Markets for residential property income of East Asia's most expensive cities are slowing down. The U.S.-China trade war is one factor, along with local controls and a mainland Chinese economy applying the brakes.

1 minute read

January 11, 2019, 2:00 PM PST

By Philip Rojc @PhilipRojc


Hong Kong High Rises

Residential high-rises in Hong Kong. | Design for Health / Flickr

A piece in the Vancouver Sun looks at slumping property markets in several cities across the Pacific. "While each city in the region has its own distinct characteristics, there are a few common denominators: rising borrowing costs, increased government regulation and volatile stock markets.
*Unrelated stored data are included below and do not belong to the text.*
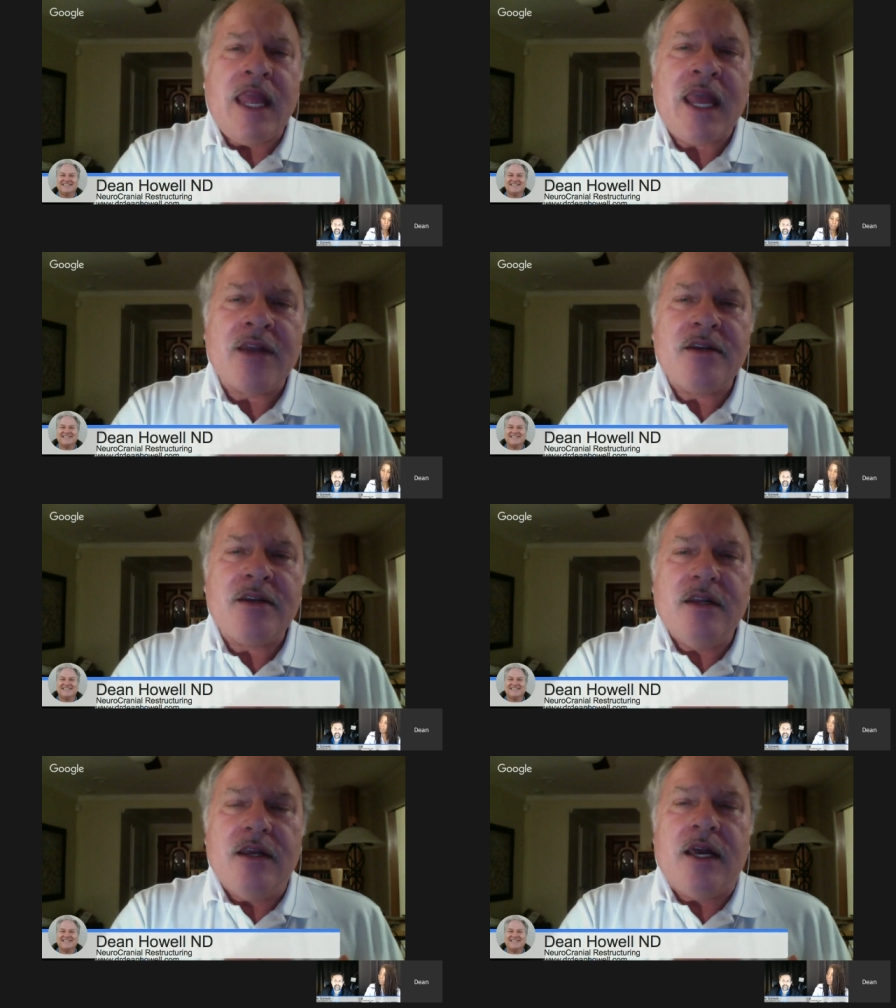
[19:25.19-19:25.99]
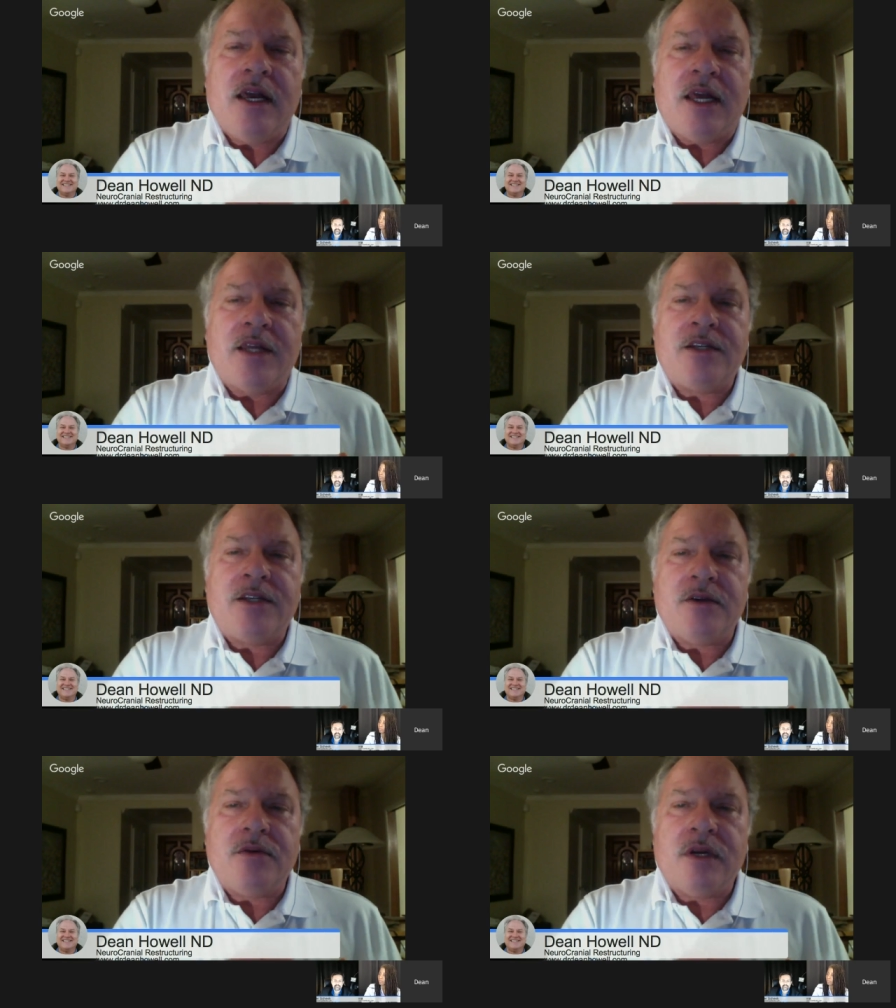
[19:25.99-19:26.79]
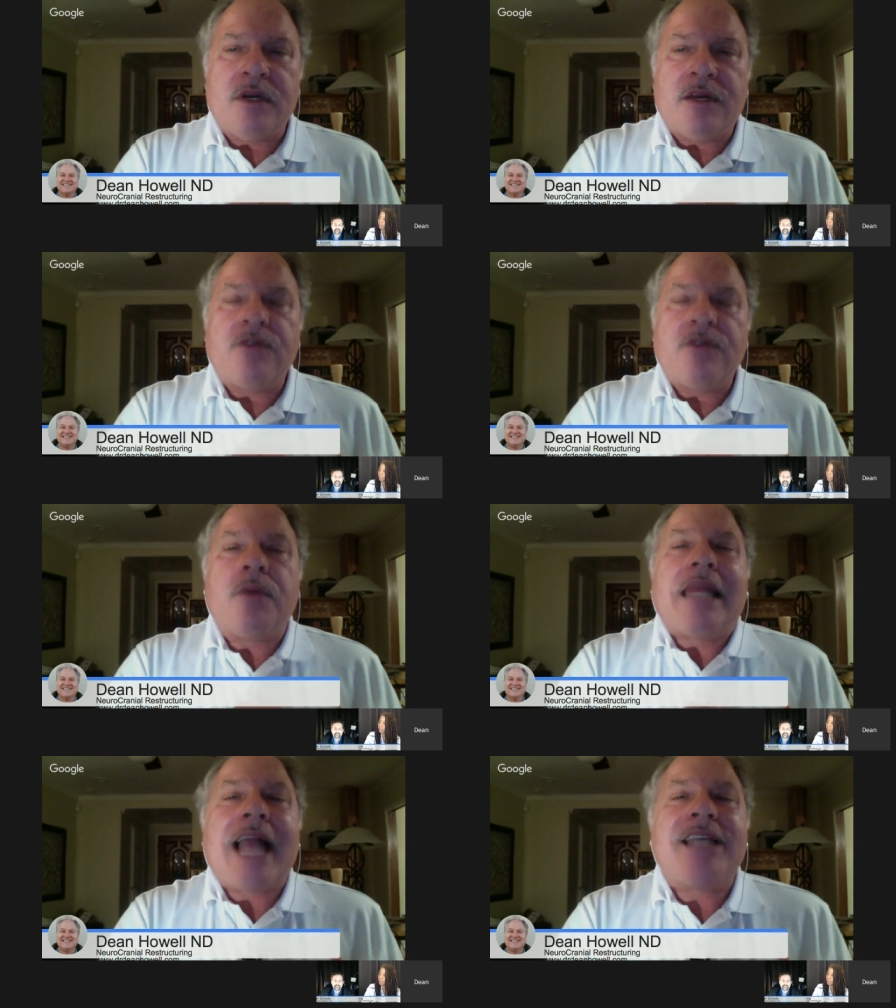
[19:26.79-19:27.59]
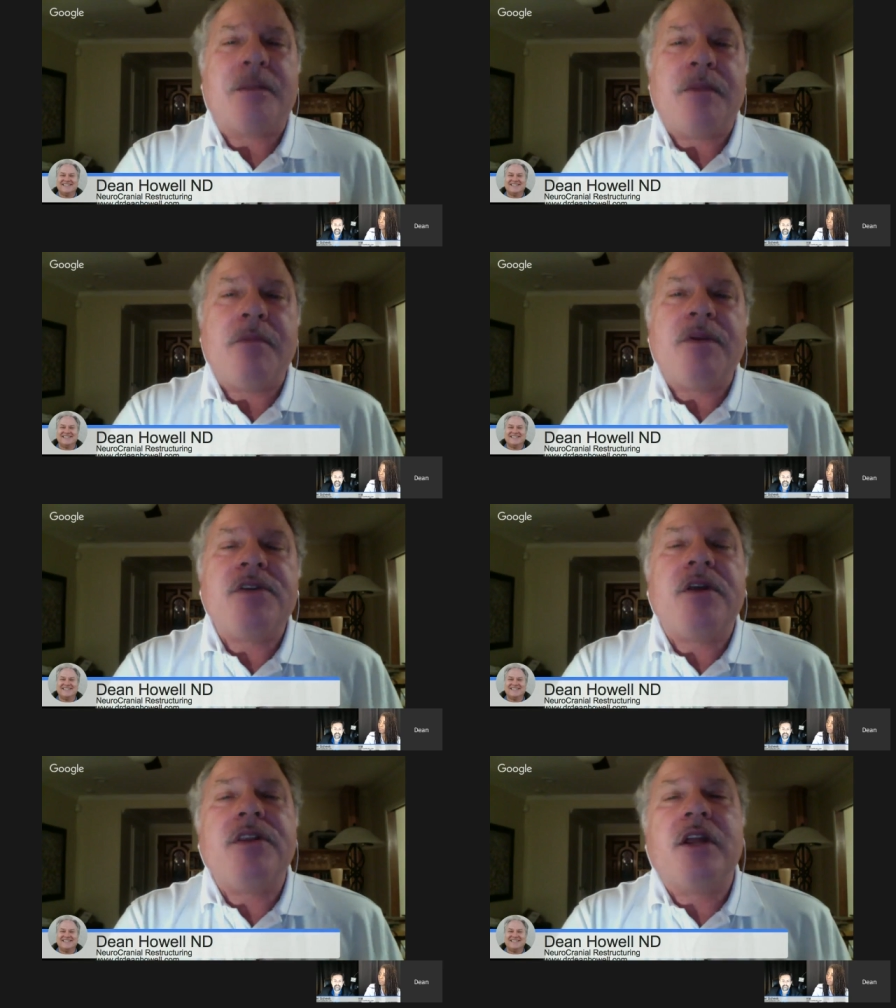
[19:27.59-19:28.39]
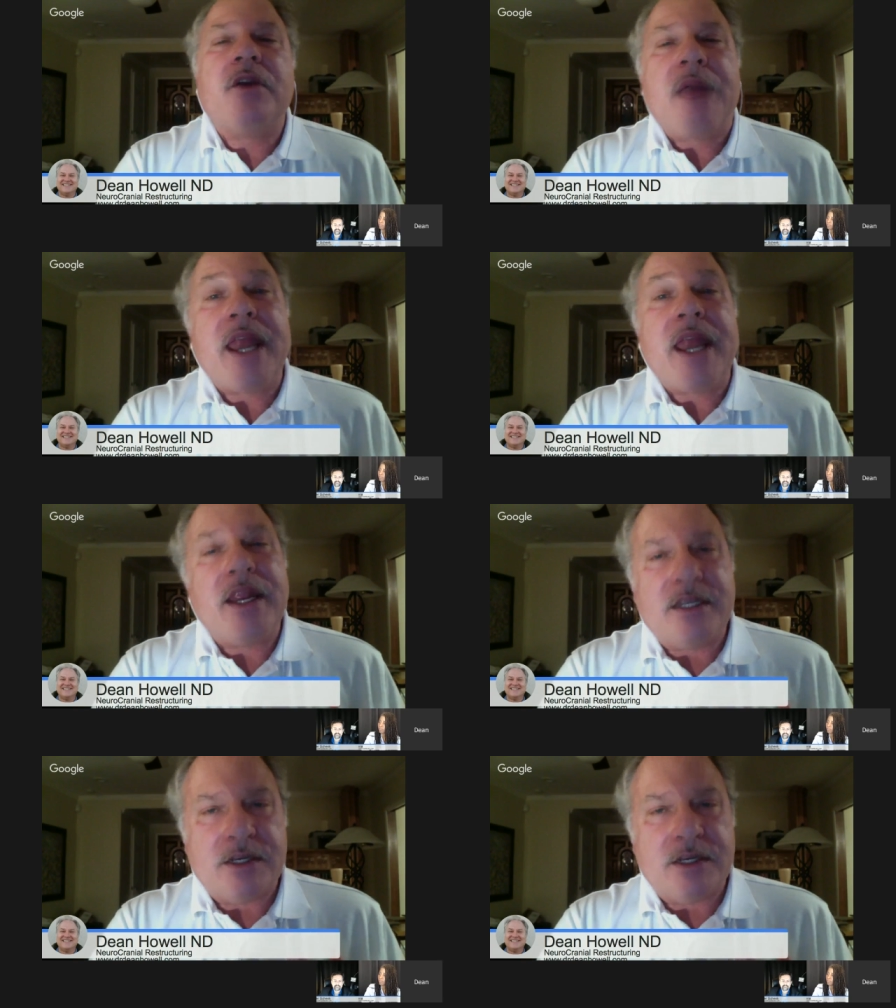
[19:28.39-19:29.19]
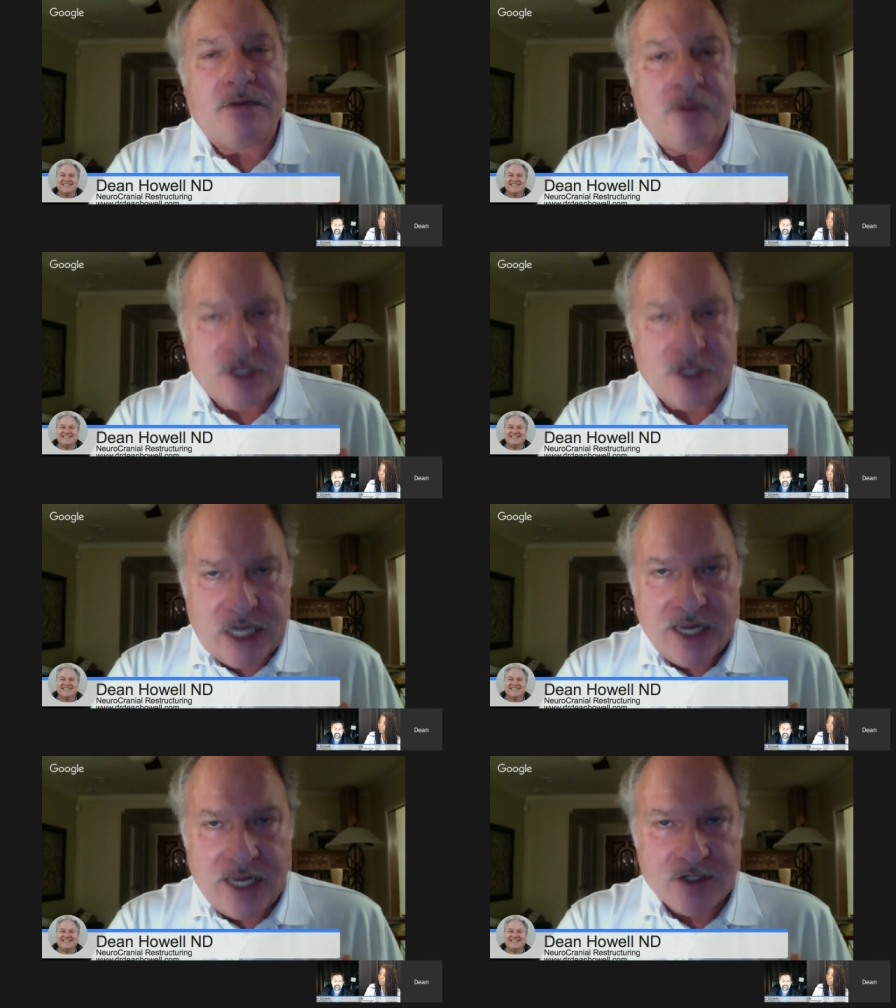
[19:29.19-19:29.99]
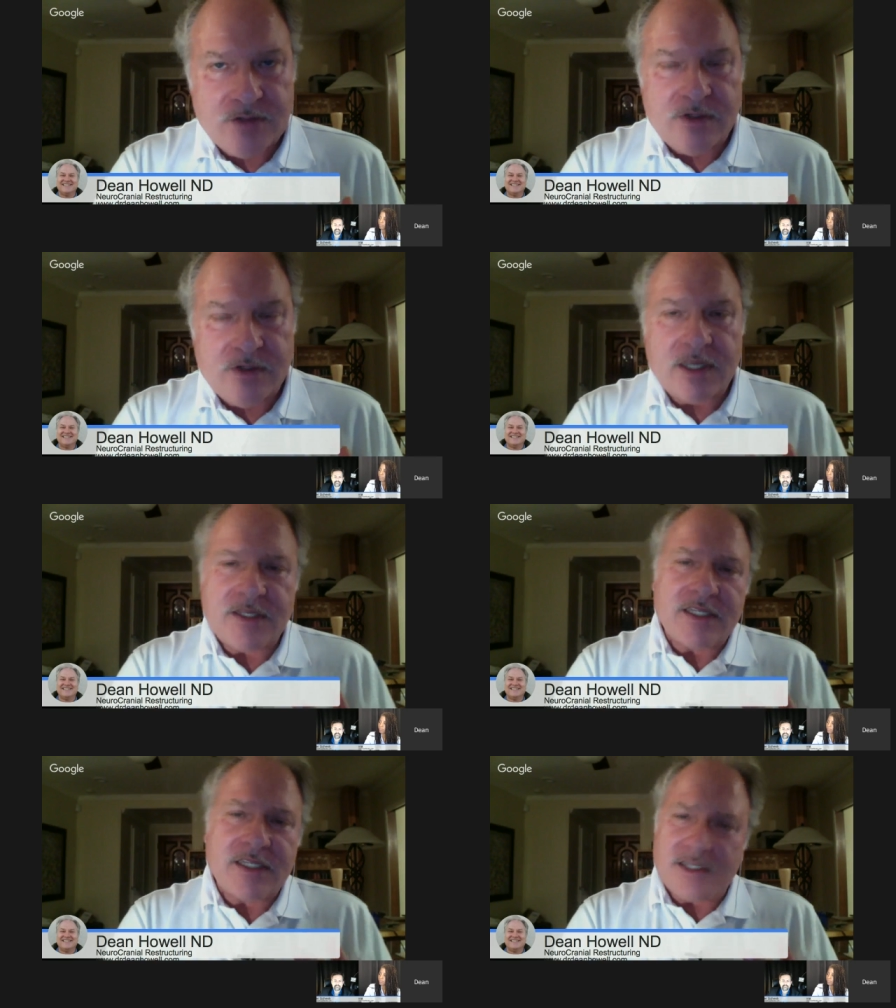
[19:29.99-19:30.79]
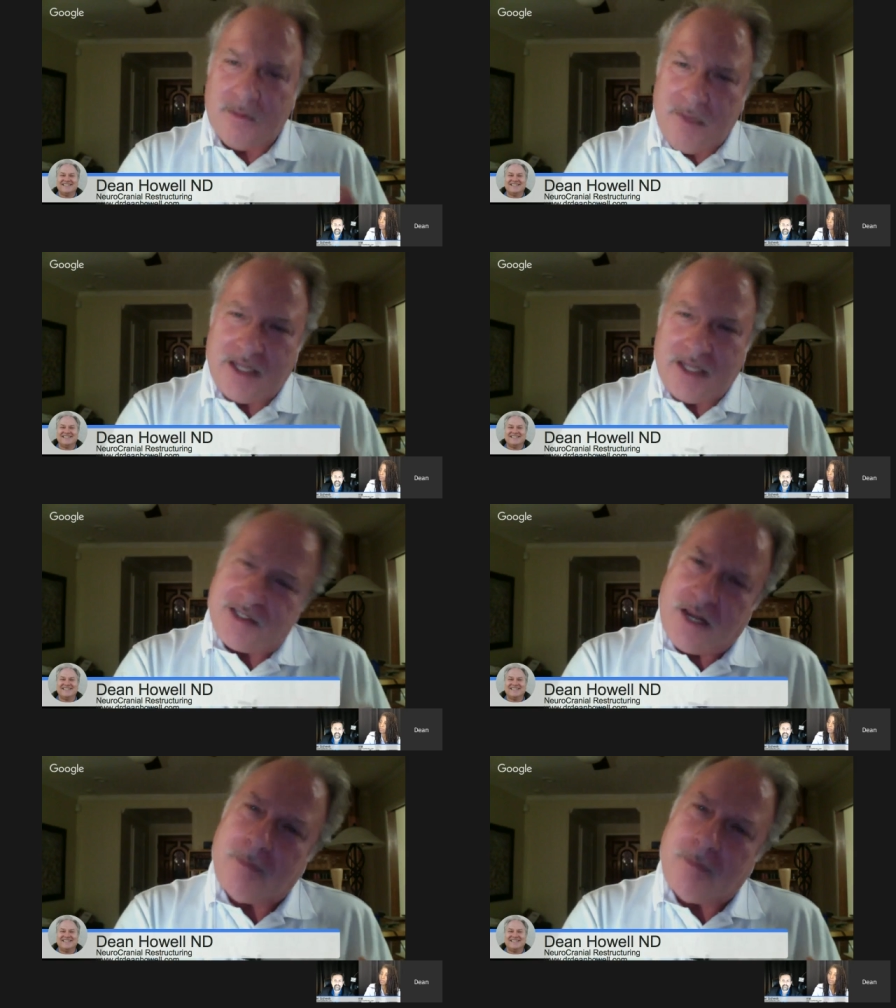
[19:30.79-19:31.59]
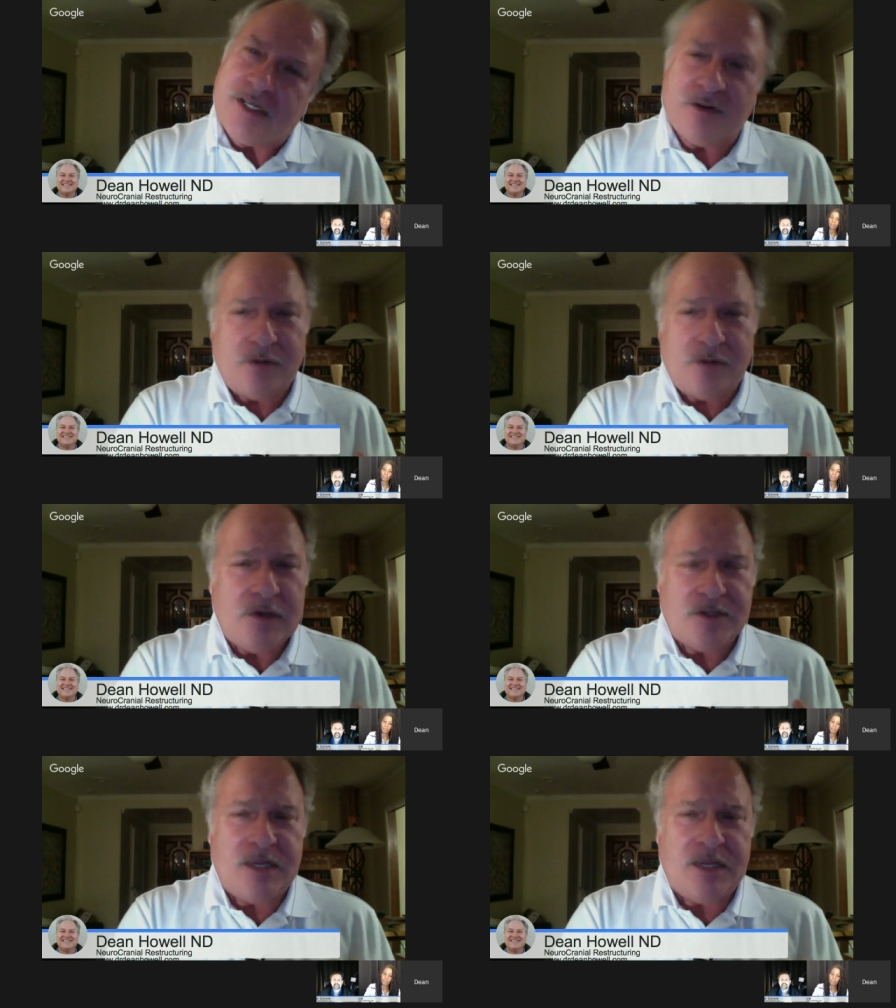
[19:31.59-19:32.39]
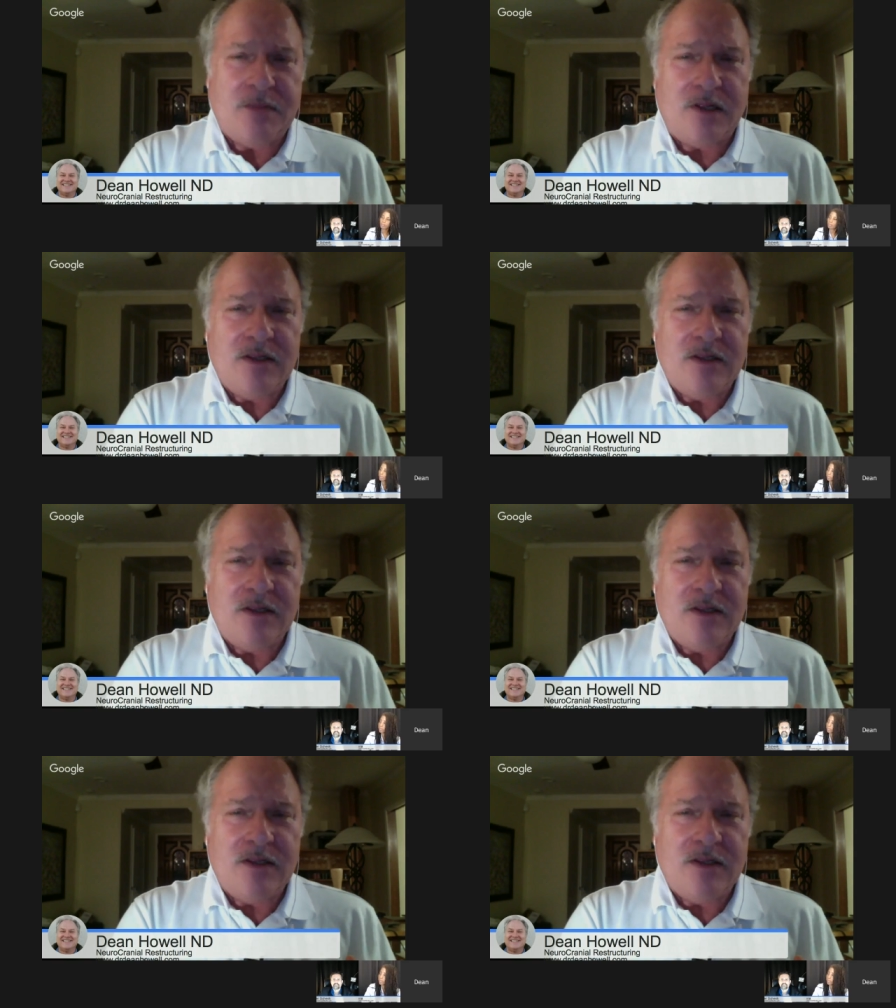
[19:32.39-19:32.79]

and uh, to uh, relax the people so that they're ready to, for change. Because this is the biggest obstacle for most people,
There's also dwindling demand from a force so powerful it pushed prices to a record in many places — Chinese buyers."

In Hong Kong, "after an almost 15-year bull run that made Hong Kong notorious for having the world's least affordable property market, home prices have taken a battering." Some experts attribute the slump to a slowing mainland Chinese economy, as well as the "simmering trade war" between China and the United States.

In Singapore, "government policies are mainly to blame" for falling prices, with the luxury market particularly hard hit.

In Sydney, "while prices are still about 60 per cent higher than they were in 2012, meaning few existing homeowners are actually underwater, [...] forecasts of a further 10 per cent fall [are] making nervous investors think twice about extraneous spending."

And in Shanghai and Beijing, values are down about 5 percent from their peak, prompting developer giveaways. "One developer in September was giving away a BMW Series 3 or X1 to anyone wishing to purchase a three-bedroom unit or townhouse at its project in Shanghai."